Recent blog post by Laurence Tratt. It gives a nice overview of several parsing techniques and then it explains the merits of LR. Notice that state-of-the-art parsers in Java (Antlr, but also JavaCC) are variants of LL.
After wrestling with recursive descent, and wasting $70 on the Springer Verlag encyclopedia of Parsing, i found a lecture on YouTube by Crockford explaining the Pratt parsing technique. It is by far the simplest, and fastest parsing technique known to man, and i can highly recommend it. Crockford calls the expression evaluator code of the Pratt algorithm the most powerful 10 lines of code in all of computing. Many would agree. It isn’t even mentioned in the Springer book.

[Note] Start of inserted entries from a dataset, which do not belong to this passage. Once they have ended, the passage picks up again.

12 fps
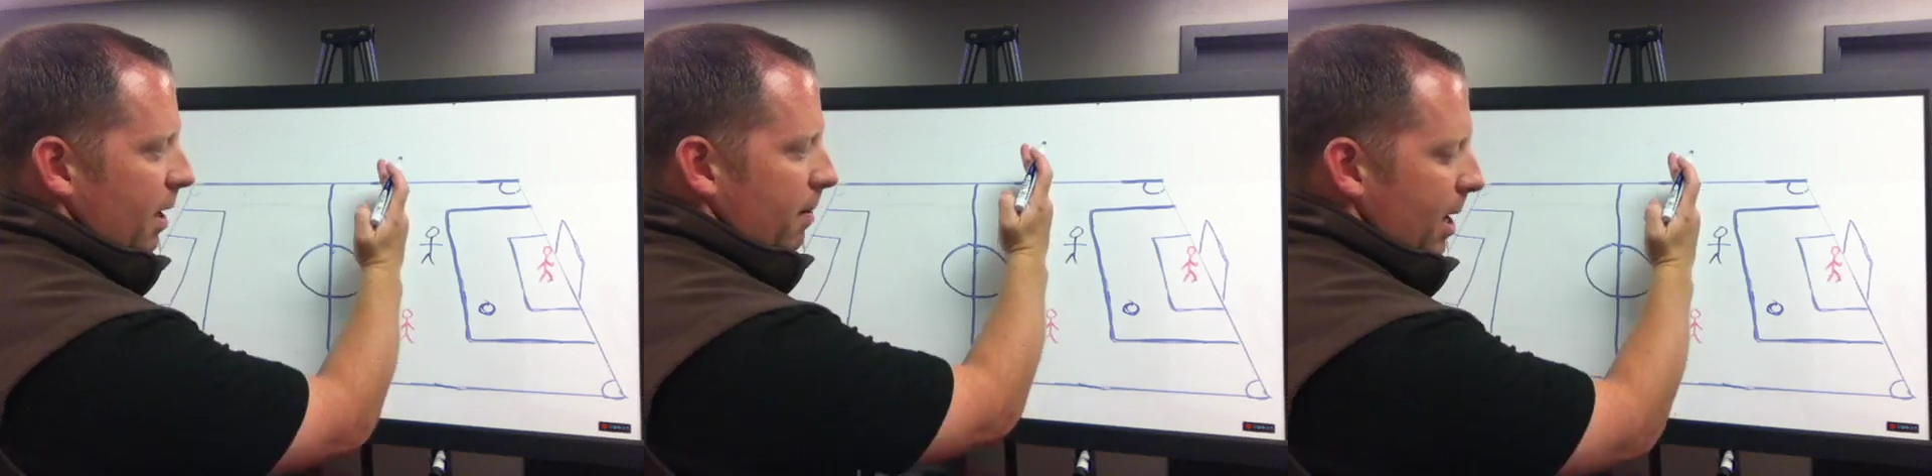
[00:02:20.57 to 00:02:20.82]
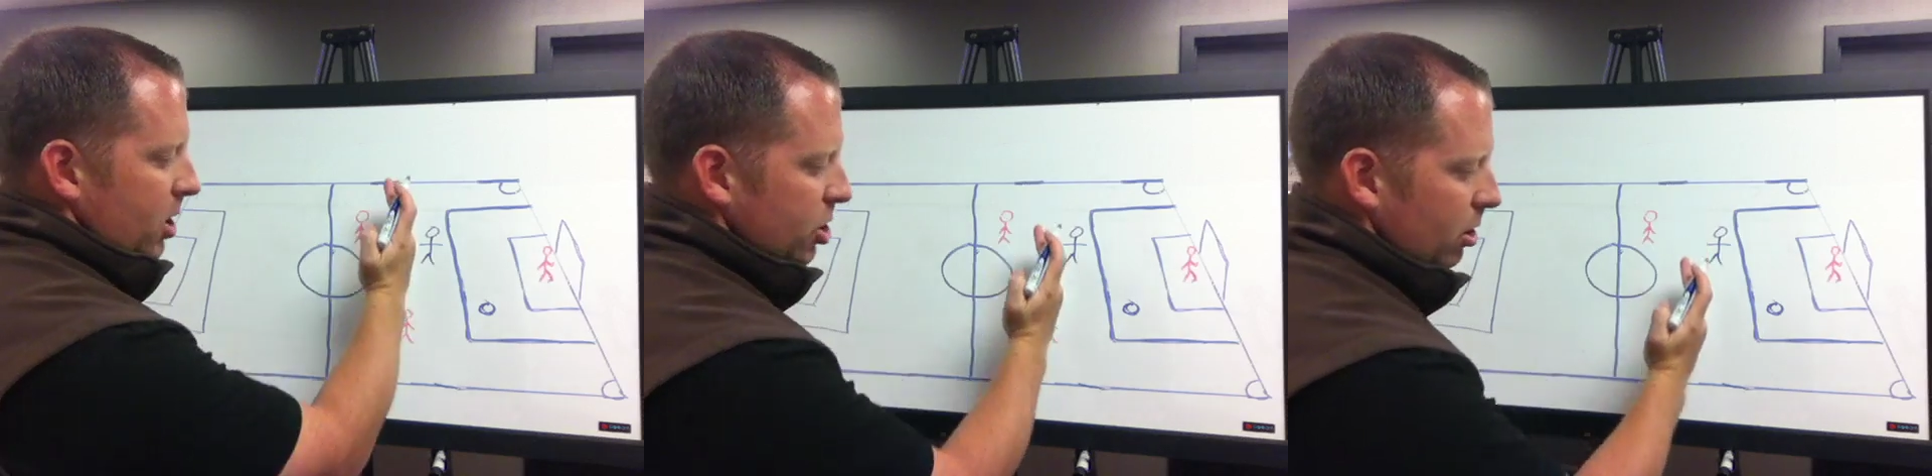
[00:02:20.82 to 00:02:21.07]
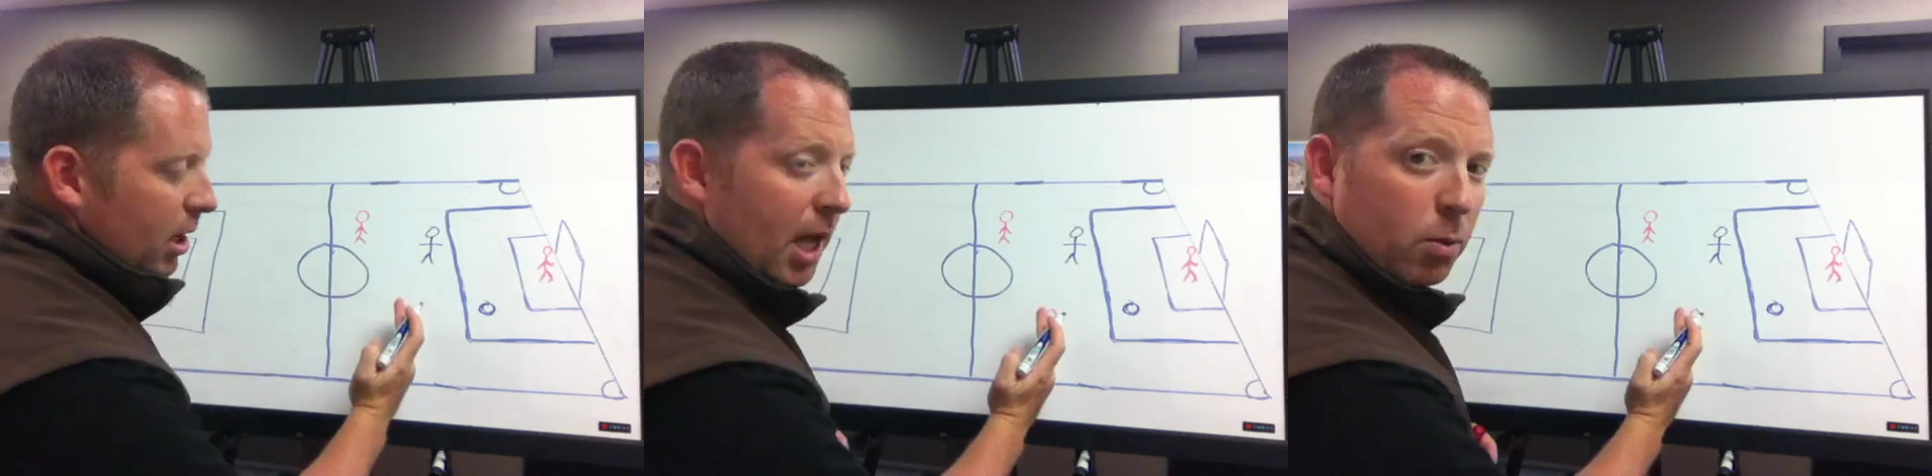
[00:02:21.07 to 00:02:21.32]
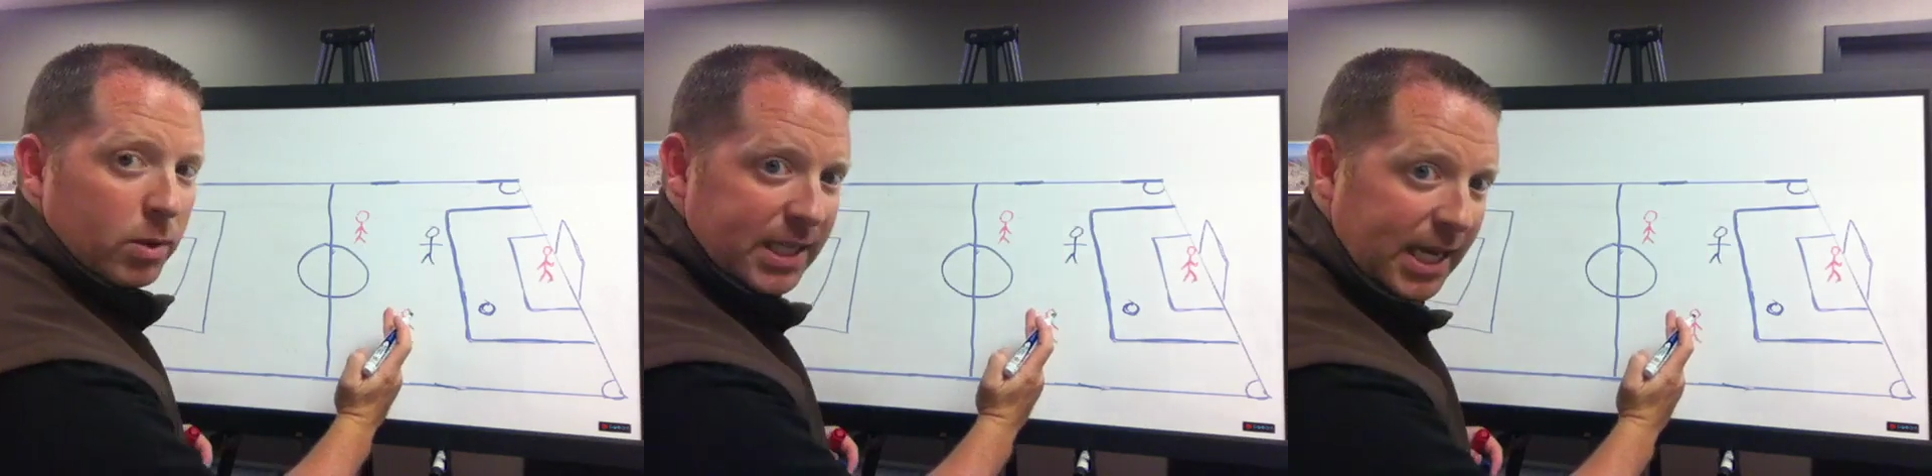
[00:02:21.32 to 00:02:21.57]
the imaginary
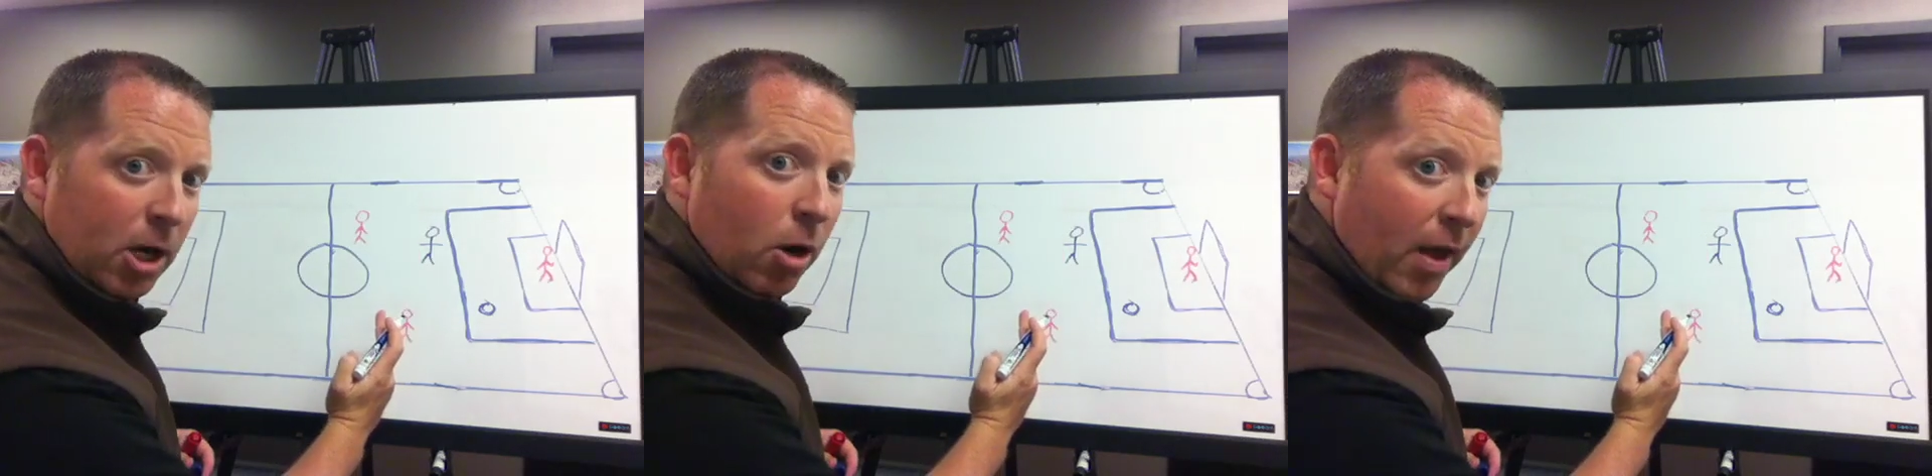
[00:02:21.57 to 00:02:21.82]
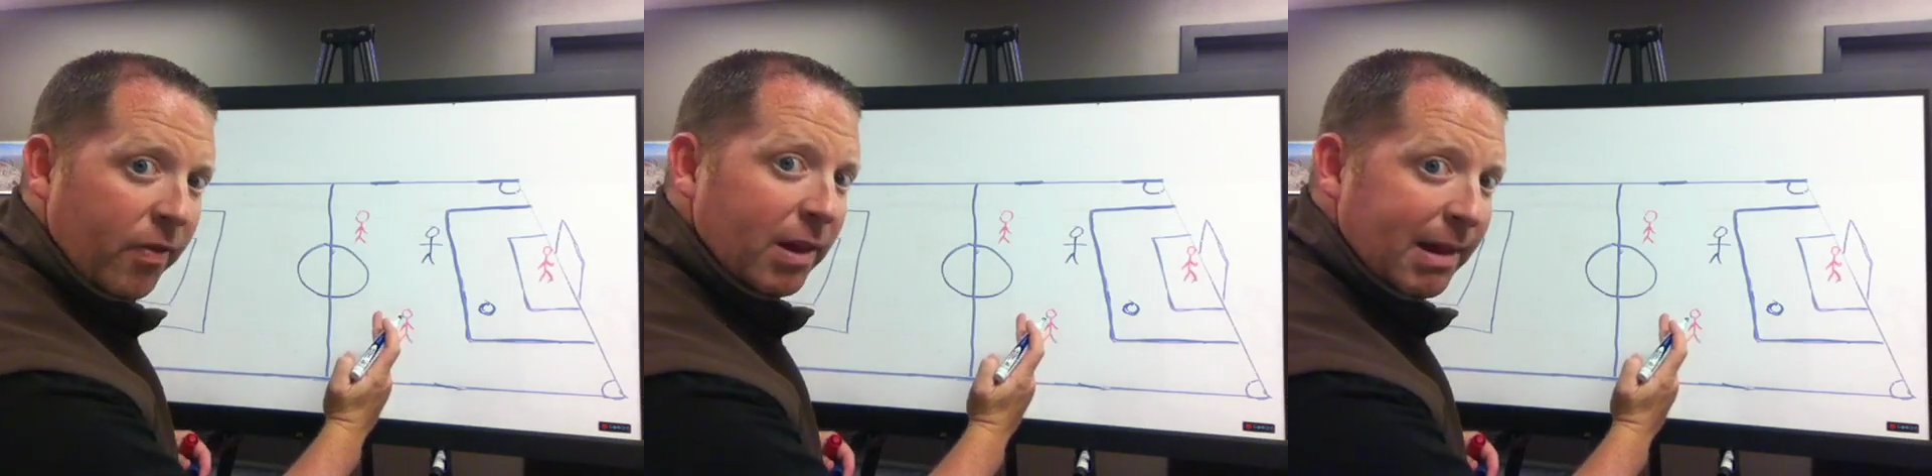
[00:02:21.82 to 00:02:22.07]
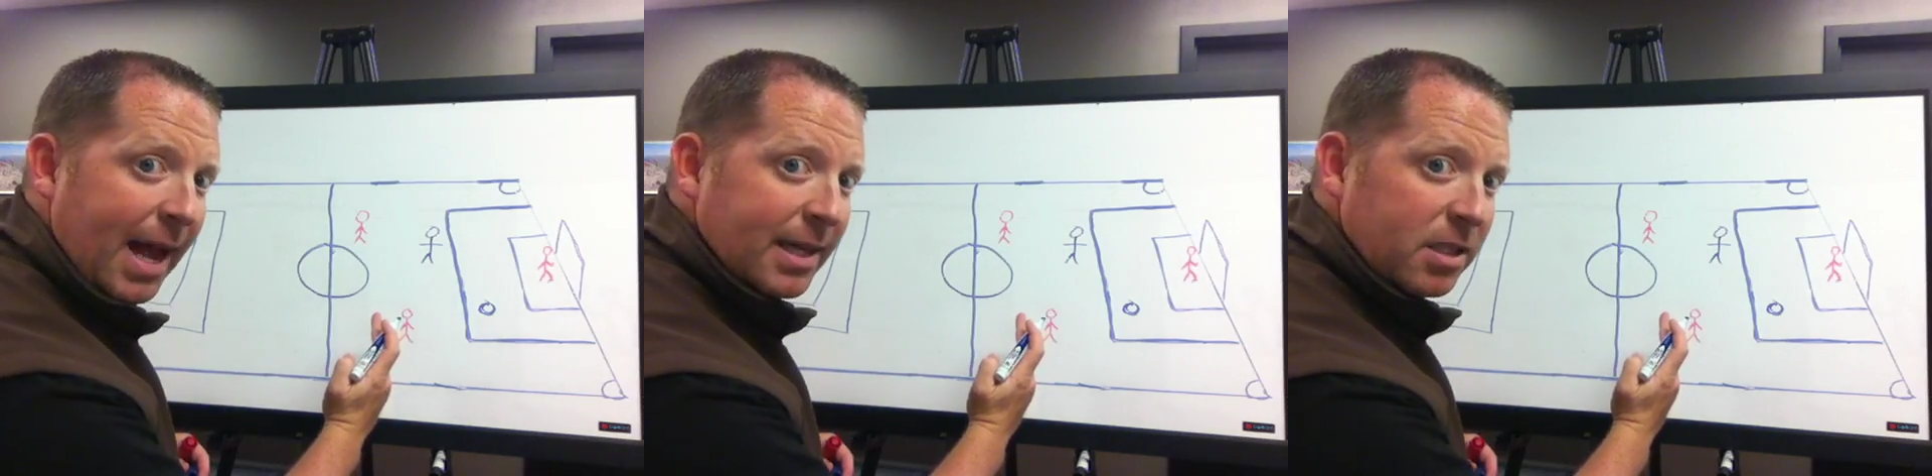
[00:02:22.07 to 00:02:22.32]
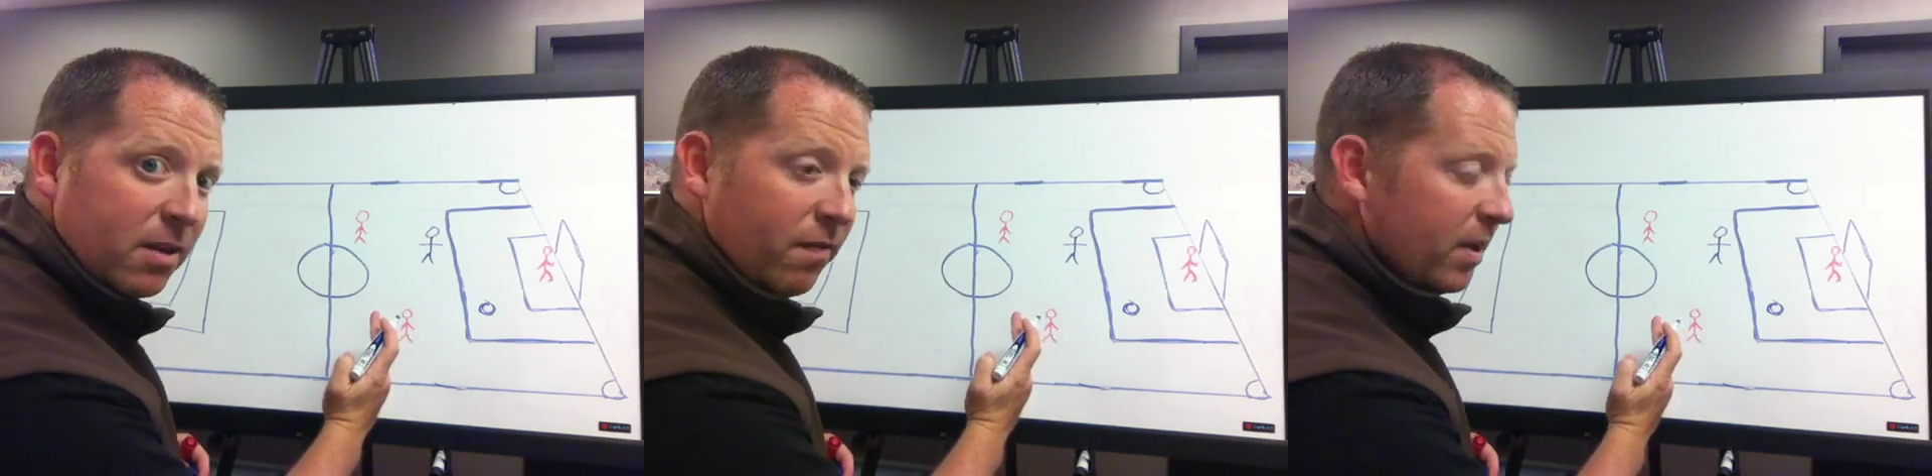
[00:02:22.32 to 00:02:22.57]
line was here at the
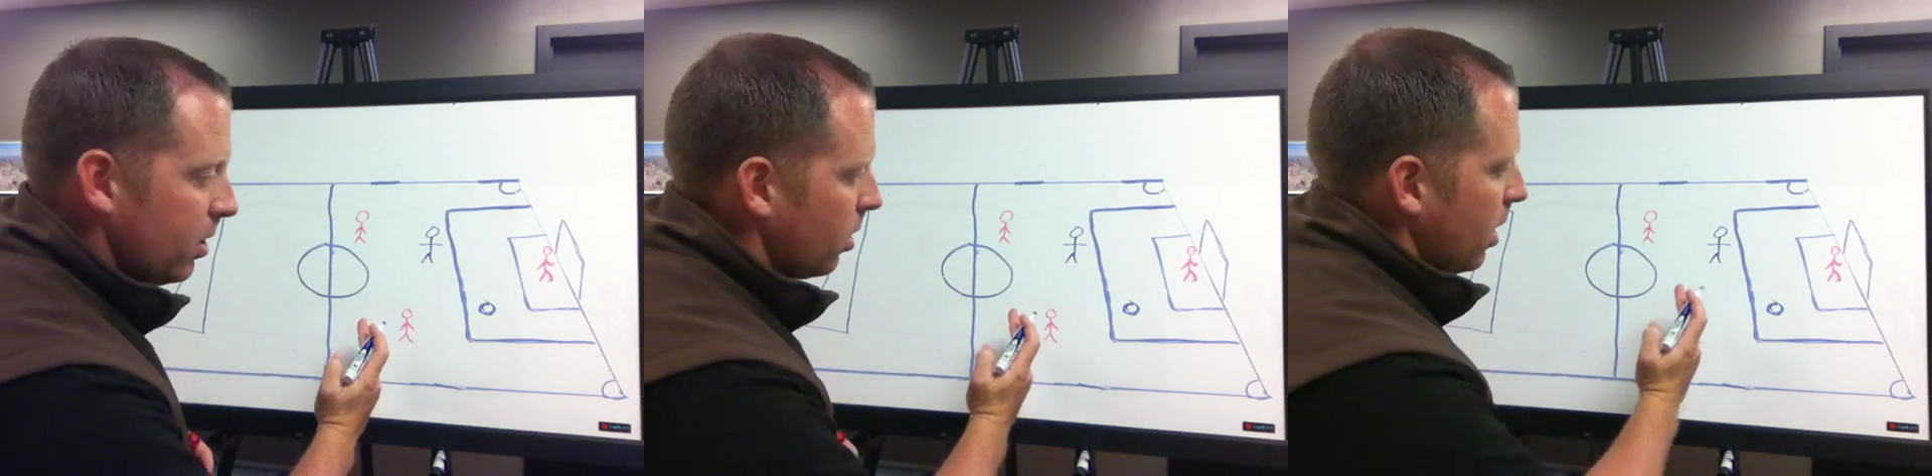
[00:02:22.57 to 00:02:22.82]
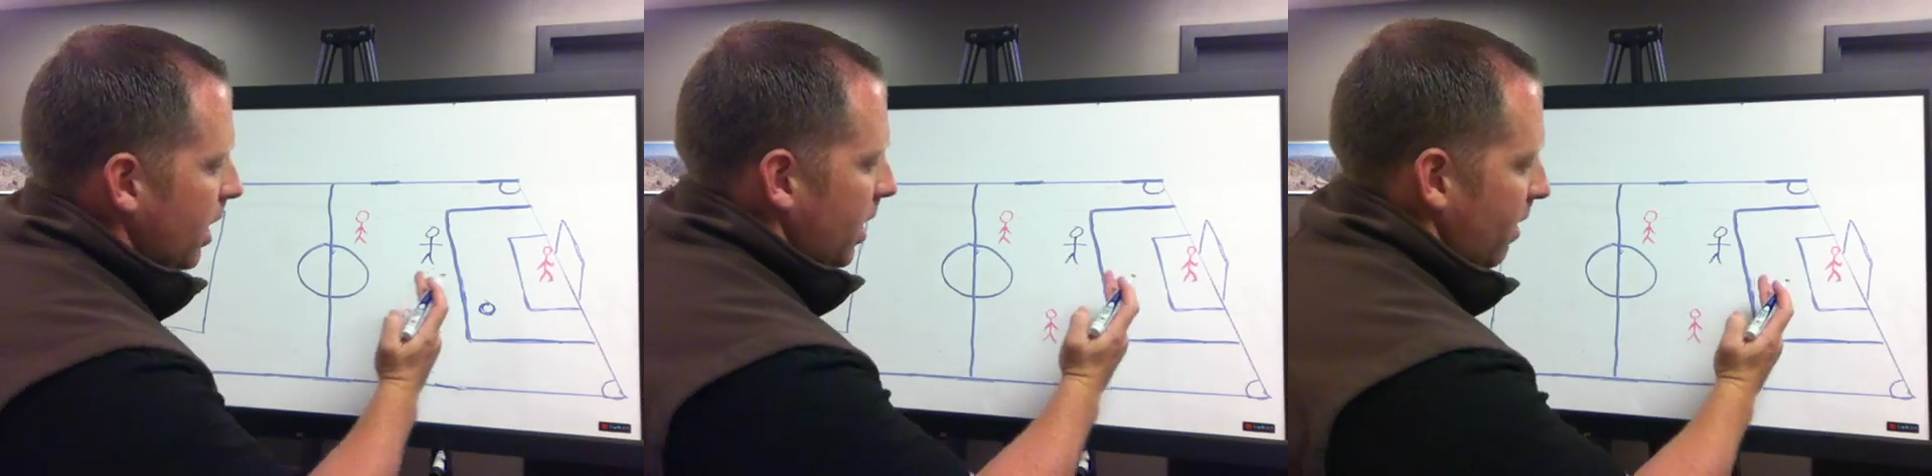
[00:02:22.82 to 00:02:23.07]
last defender.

@evacchi I also think it’s a great book. I am attempting to replicate the examples in Haxe language. So far, the only problem is to effectively simulate a memory heap without C’s malloc and realloc
you can always just allocate a big chunk of memory via the ByteArray, and stuff things into that. Then you have your own heap. Haxe/AS3/JS doesn’t let you get down to the memory level unfortunately. I have a script by the way that converts AS3 to JS. They are 99% the same, but much more productive to use a strongly typed language that catches errors at compile time.
In JS it is basically impossible to know the size of a non-primitive object, because internally JS objects can have pointers to other objects, and it can be a complex tree of internal data structures, so one is blind as to the amount of storage that object truly takes. it could be adding elements to a hash table; and the hash table is covering other objects. It is one of the very ugly things about JS that you have no idea what the cost is of a particular data item.
Yes, that is it. There is also some code posted somewhere on the net, which shows how he did a simple parser. Others have pointed out that instead of calling things nud and led, they could have used prefix and infix which would have been a lot easier to understand.
I have been reading Language Implementation Patterns by Terence Parr, While not too deep but it is a good book on exploration of various parsing techniques.
Svelte is JS transpiler type of language, where you basically add the missing statements to HTML that everyone wishes it had had in the first place, like looping, IF, triggering refresh based value changes, etc.
The problem with Svelte is that you are still stuck very tied to the awful CSS/HTML drawing model, which is very cumbersome and fussy. For those people who have already invested hundreds of hours into learning CSS, they will like Svelte a lot. But you are still building on top of a 3 language stack and adding a 4th one. At some point one has to wonder, if throwing away the existing stack, and starting fresh with a single language, wouldn’t be simpler. In the history of computers, at no point in the past did people find working with 4 different languages simultaneously to be sensible.
Haha, busted!.. Well not one programmer out of 1000 is willing to do much more than play around with a new language, which has 0 answers in Stack Overflow, etc. The reason that ugly things persist is that inertia is the most powerful force in the universe. I always expect 2 languages in the mix; you usually have some kind of job control language or make subsystem to control the building of the main thing you are trying to construct, but you expect 100:1 ratio of lines of code between those two languages. But to work in 4 languages at once, I couldn’t stand it, so i built my own.
In today’s environment, which is controlled by giant companies who give away tools that keep the current status quo in place, tool building is a thankless task. JetBrains is the only company i can think of, in the last 10 years, to thrive as a tool company. Although one could argue that SalesForce is a tool company.
I will be giving a presentation next friday; save your tomatoes.